**What you should do**
Please print every record exactly as it stands, leaving out the pictures.

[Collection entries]
<<<<
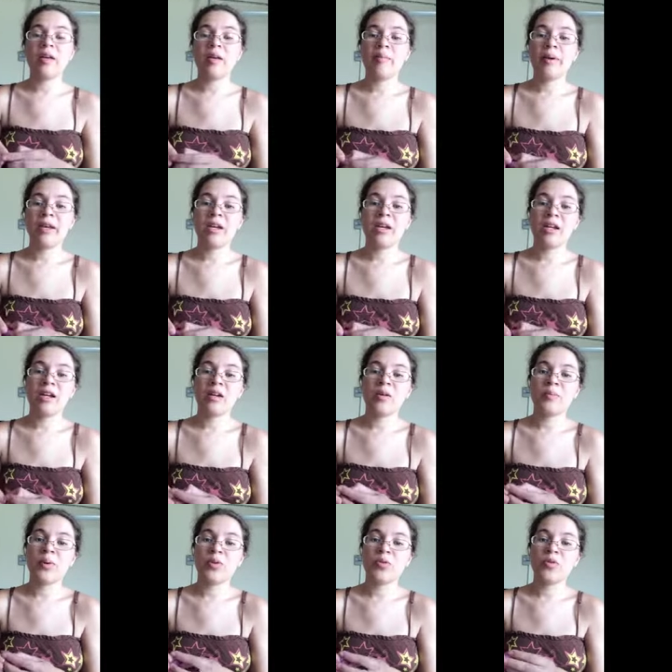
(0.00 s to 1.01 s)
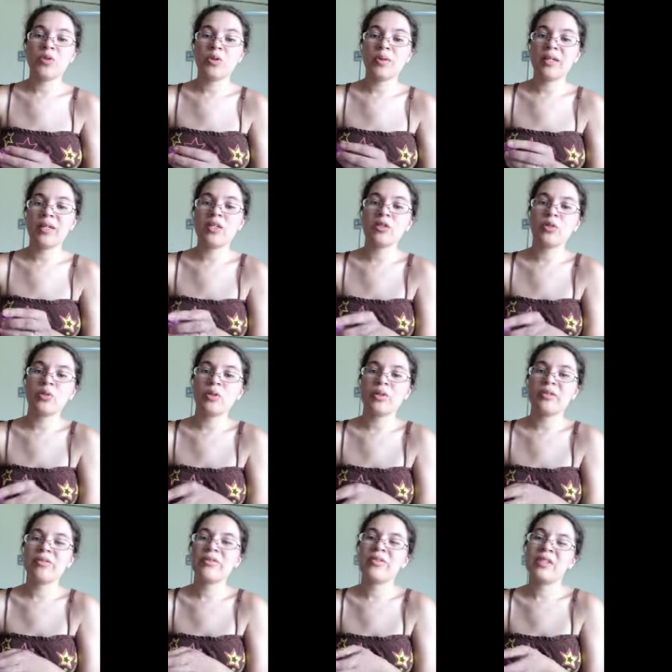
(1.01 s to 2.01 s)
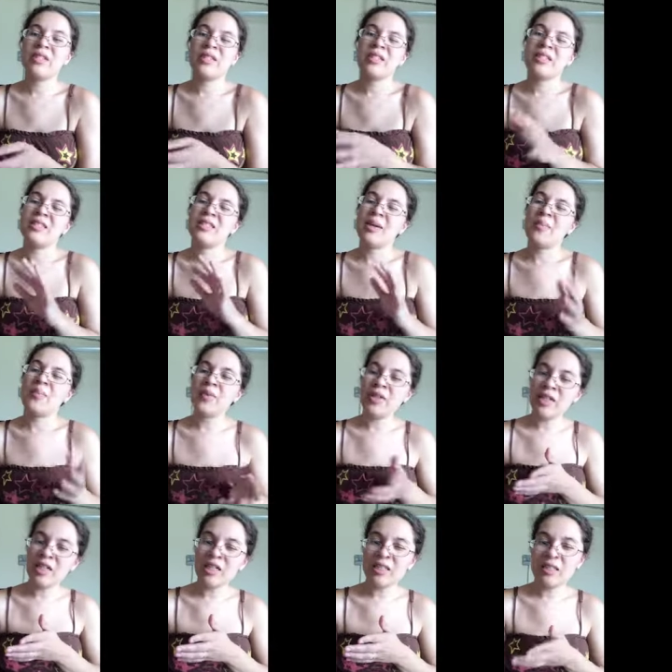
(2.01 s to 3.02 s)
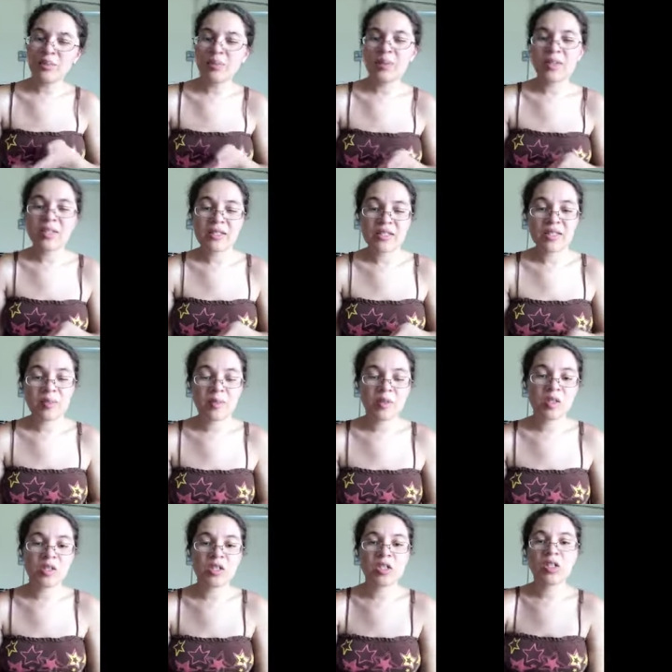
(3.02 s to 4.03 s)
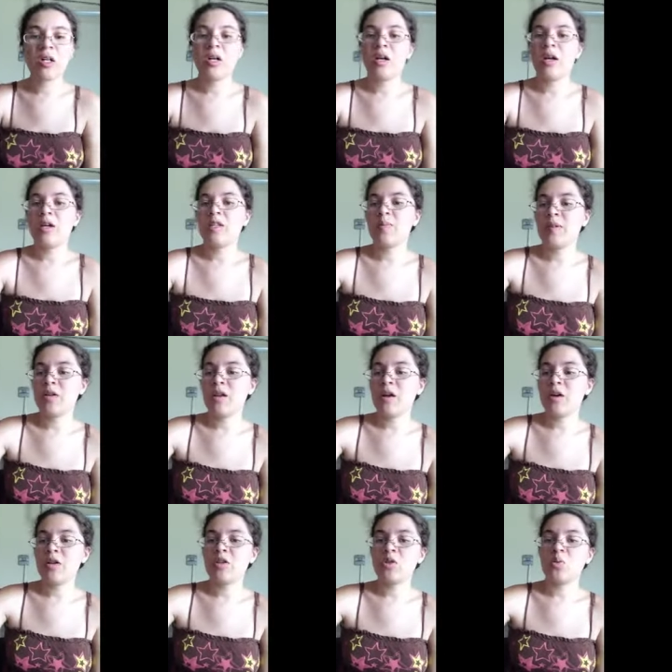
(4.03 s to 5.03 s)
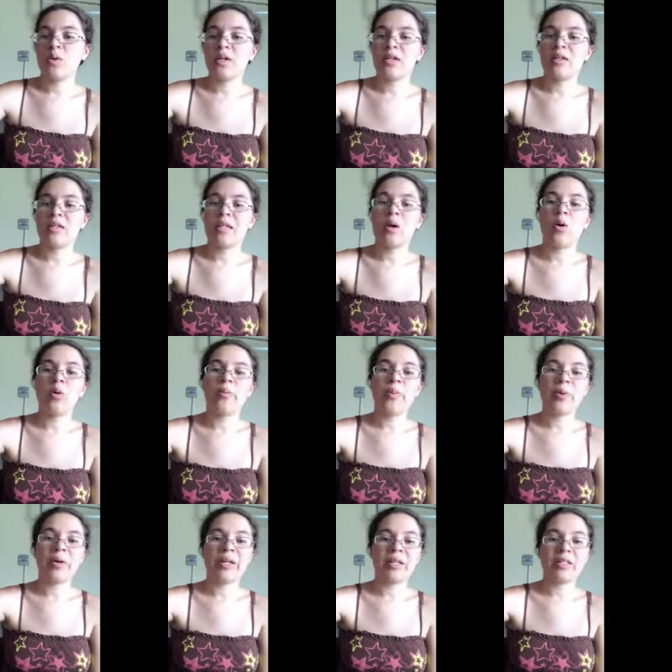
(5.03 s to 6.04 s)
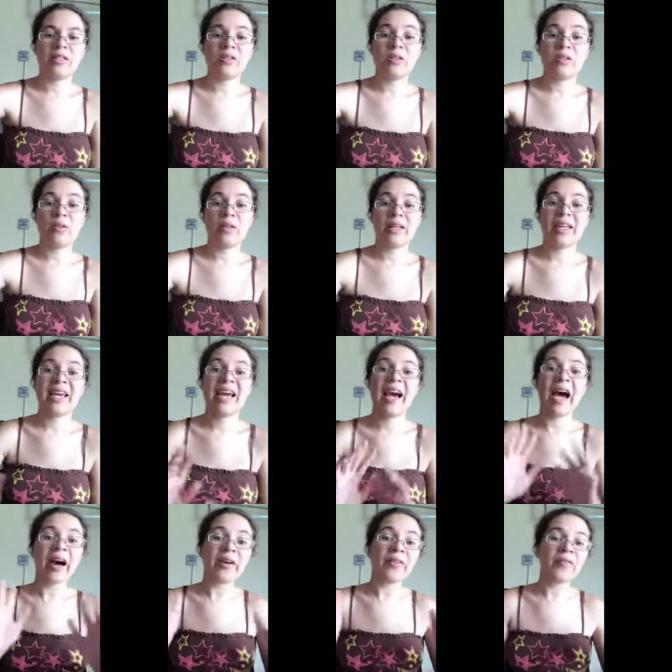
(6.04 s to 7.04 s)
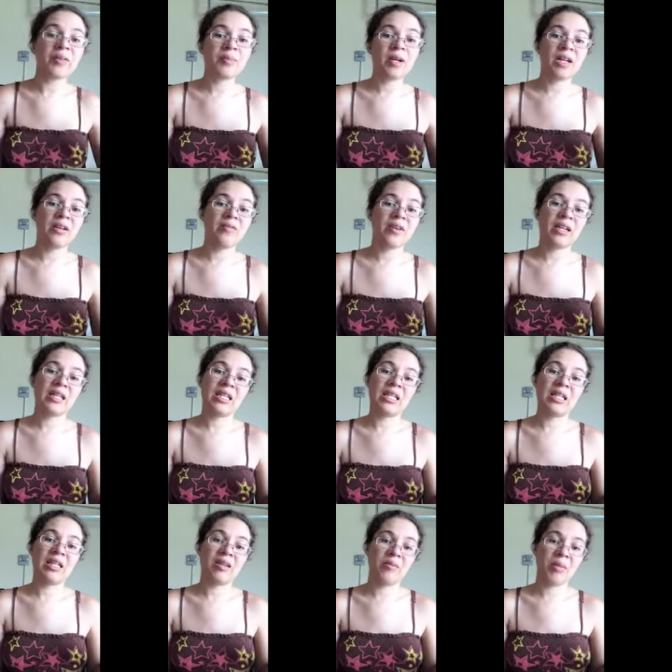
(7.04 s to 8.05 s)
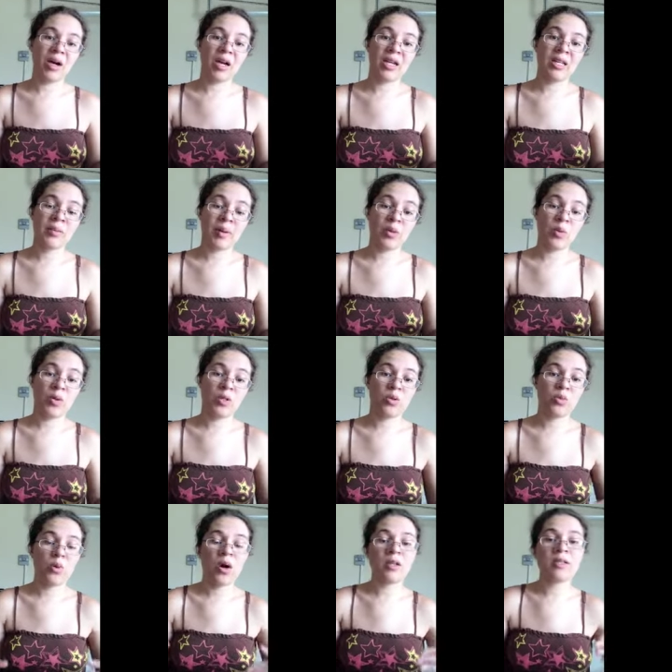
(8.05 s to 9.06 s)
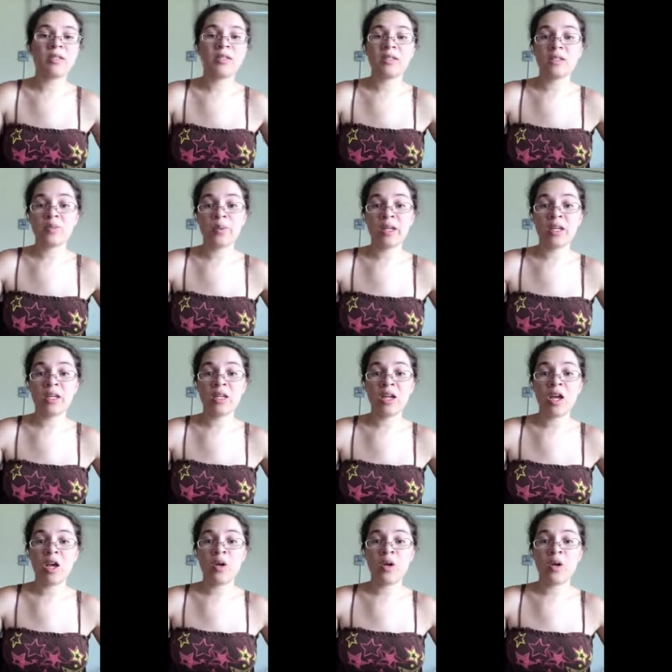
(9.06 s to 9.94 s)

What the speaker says: Man and I are both doing sort of separate but similar spin-alongs where the whole point is to like have some kind of idea in mind about what you want to spin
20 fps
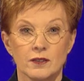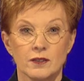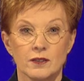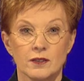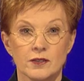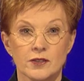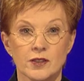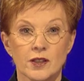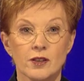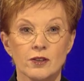
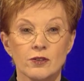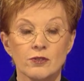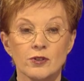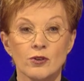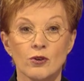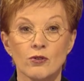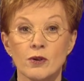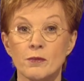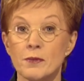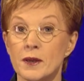So
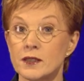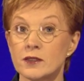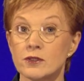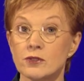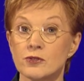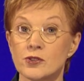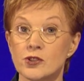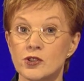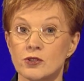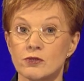you're a
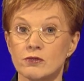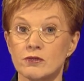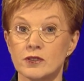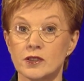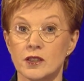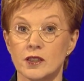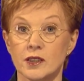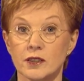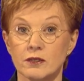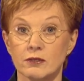medical student,
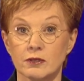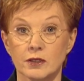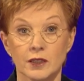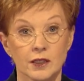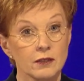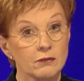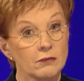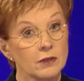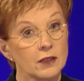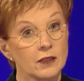are you,
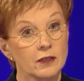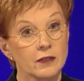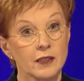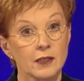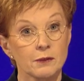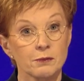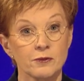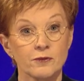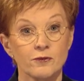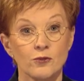Kate? Well,
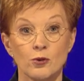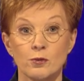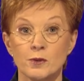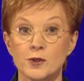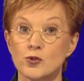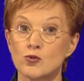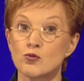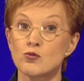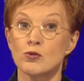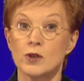that
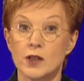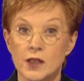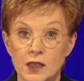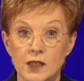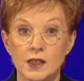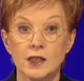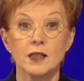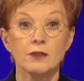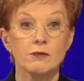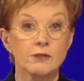performance
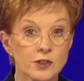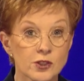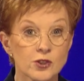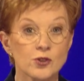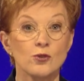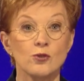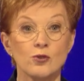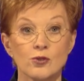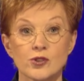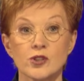really
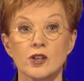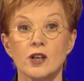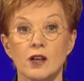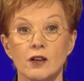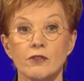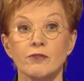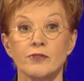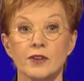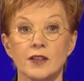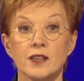restores
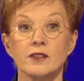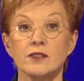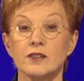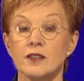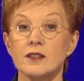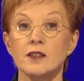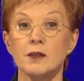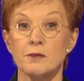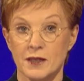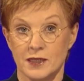our faith
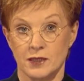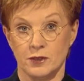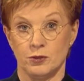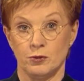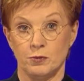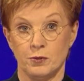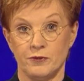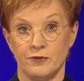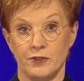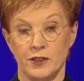in the medical
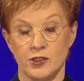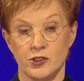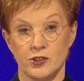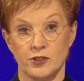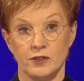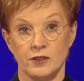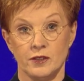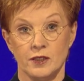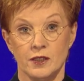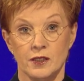
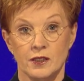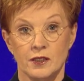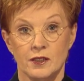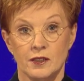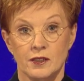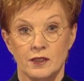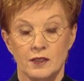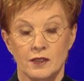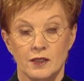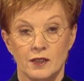profession.
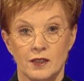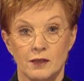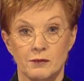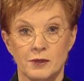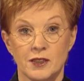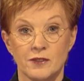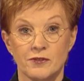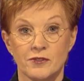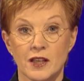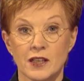I
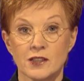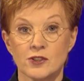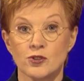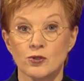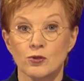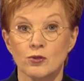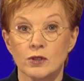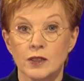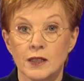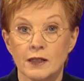mean, if that's
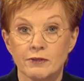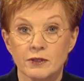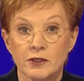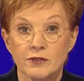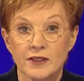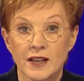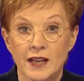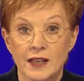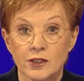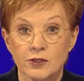your level
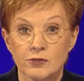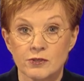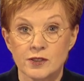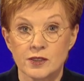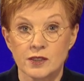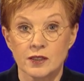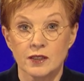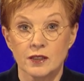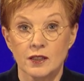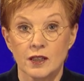of
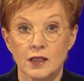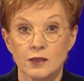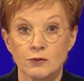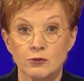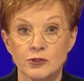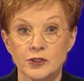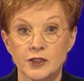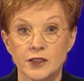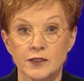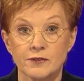accuracy, I
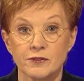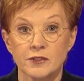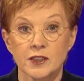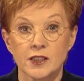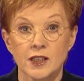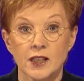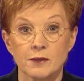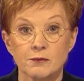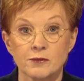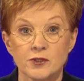wouldn't even
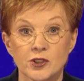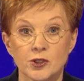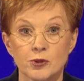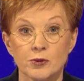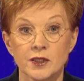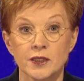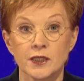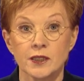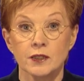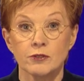come to you
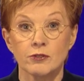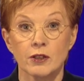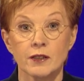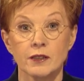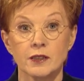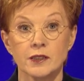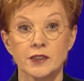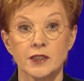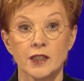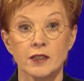with an
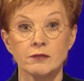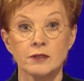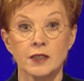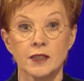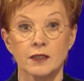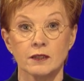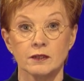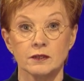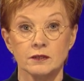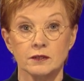ingrown
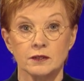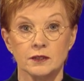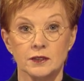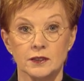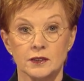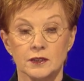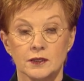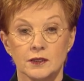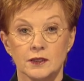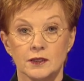toenail.
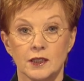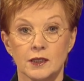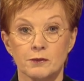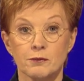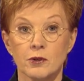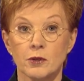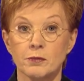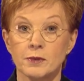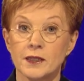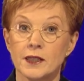I'd
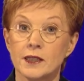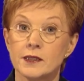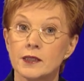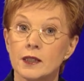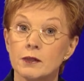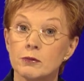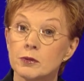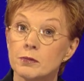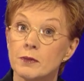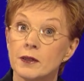probably end
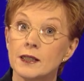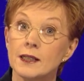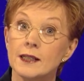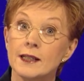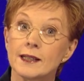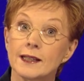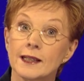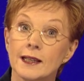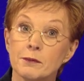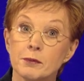up with my
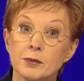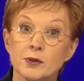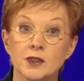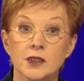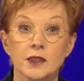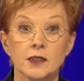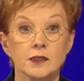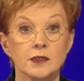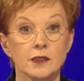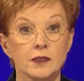leg
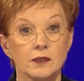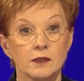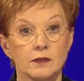amputated.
>>>>
**Task solution**
(0.00 s to 1.01 s)
(1.01 s to 2.01 s)
(2.01 s to 3.02 s)
(3.02 s to 4.03 s)
(4.03 s to 5.03 s)
(5.03 s to 6.04 s)
(6.04 s to 7.04 s)
(7.04 s to 8.05 s)
(8.05 s to 9.06 s)
(9.06 s to 9.94 s)

What the speaker says: Man and I are both doing sort of separate but similar spin-alongs where the whole point is to like have some kind of idea in mind about what you want to spin
20 fps
So
you're a
medical student,
are you,
Kate? Well,
that
performance
really
restores
our faith
in the medical
profession.
I
mean, if that's
your level
of
accuracy, I
wouldn't even
come to you
with an
ingrown
toenail.
I'd
probably end
up with my
leg
amputated.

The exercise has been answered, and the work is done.